◆ ASSIGNED TASK:
Without its pictures, the listing below is to be transcribed exactly.

◆ DATA FOR ANALYSIS:

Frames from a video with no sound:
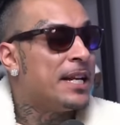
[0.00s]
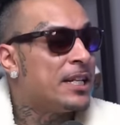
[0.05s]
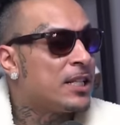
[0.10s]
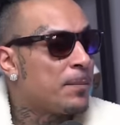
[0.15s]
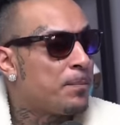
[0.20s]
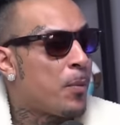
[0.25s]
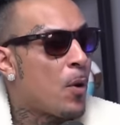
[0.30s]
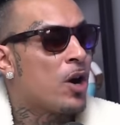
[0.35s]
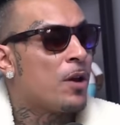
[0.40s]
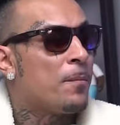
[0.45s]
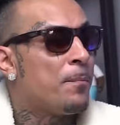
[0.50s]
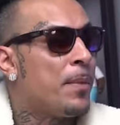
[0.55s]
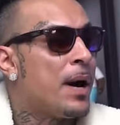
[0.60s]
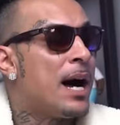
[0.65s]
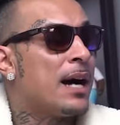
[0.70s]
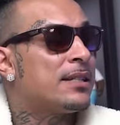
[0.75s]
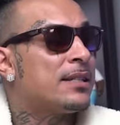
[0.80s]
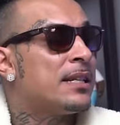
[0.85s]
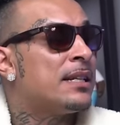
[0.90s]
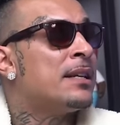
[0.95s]
a part of
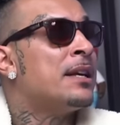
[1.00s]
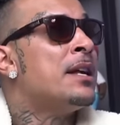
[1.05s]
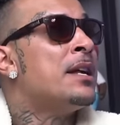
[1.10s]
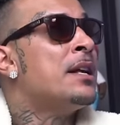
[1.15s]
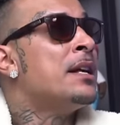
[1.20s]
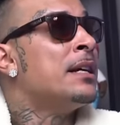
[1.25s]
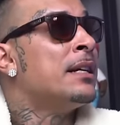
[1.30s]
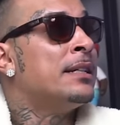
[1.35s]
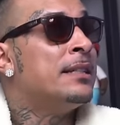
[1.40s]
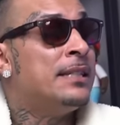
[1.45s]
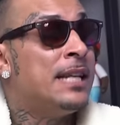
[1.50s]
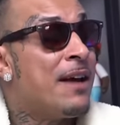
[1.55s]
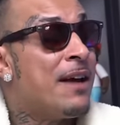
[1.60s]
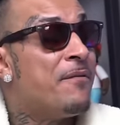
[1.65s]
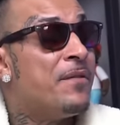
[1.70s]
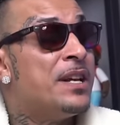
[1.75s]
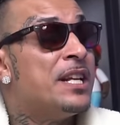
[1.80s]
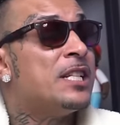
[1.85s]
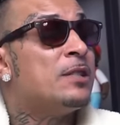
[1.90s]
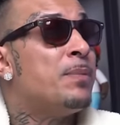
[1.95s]
boxing.
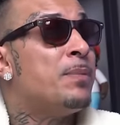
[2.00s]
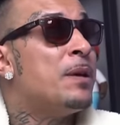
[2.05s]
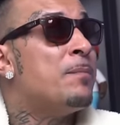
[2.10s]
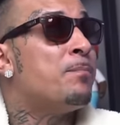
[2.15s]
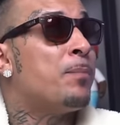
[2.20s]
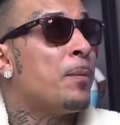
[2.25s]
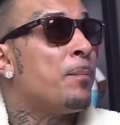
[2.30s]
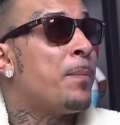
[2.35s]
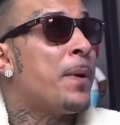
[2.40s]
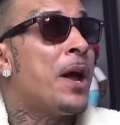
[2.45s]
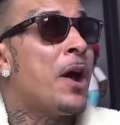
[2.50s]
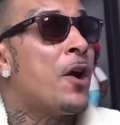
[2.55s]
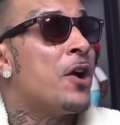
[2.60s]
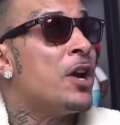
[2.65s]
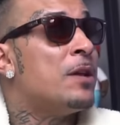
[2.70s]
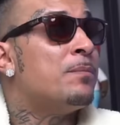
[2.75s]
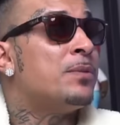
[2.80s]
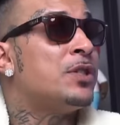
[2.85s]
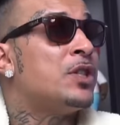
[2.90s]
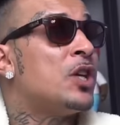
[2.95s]
Devin has been preparing
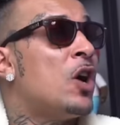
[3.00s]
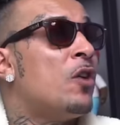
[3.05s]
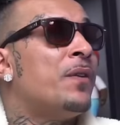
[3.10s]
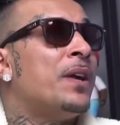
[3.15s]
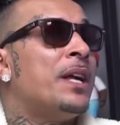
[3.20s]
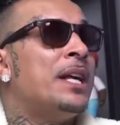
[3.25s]
himself.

◆ TASK ANSWER:
Frames from a video with no sound:
[0.00s]
[0.05s]
[0.10s]
[0.15s]
[0.20s]
[0.25s]
[0.30s]
[0.35s]
[0.40s]
[0.45s]
[0.50s]
[0.55s]
[0.60s]
[0.65s]
[0.70s]
[0.75s]
[0.80s]
[0.85s]
[0.90s]
[0.95s]
a part of
[1.00s]
[1.05s]
[1.10s]
[1.15s]
[1.20s]
[1.25s]
[1.30s]
[1.35s]
[1.40s]
[1.45s]
[1.50s]
[1.55s]
[1.60s]
[1.65s]
[1.70s]
[1.75s]
[1.80s]
[1.85s]
[1.90s]
[1.95s]
boxing.
[2.00s]
[2.05s]
[2.10s]
[2.15s]
[2.20s]
[2.25s]
[2.30s]
[2.35s]
[2.40s]
[2.45s]
[2.50s]
[2.55s]
[2.60s]
[2.65s]
[2.70s]
[2.75s]
[2.80s]
[2.85s]
[2.90s]
[2.95s]
Devin has been preparing
[3.00s]
[3.05s]
[3.10s]
[3.15s]
[3.20s]
[3.25s]
himself.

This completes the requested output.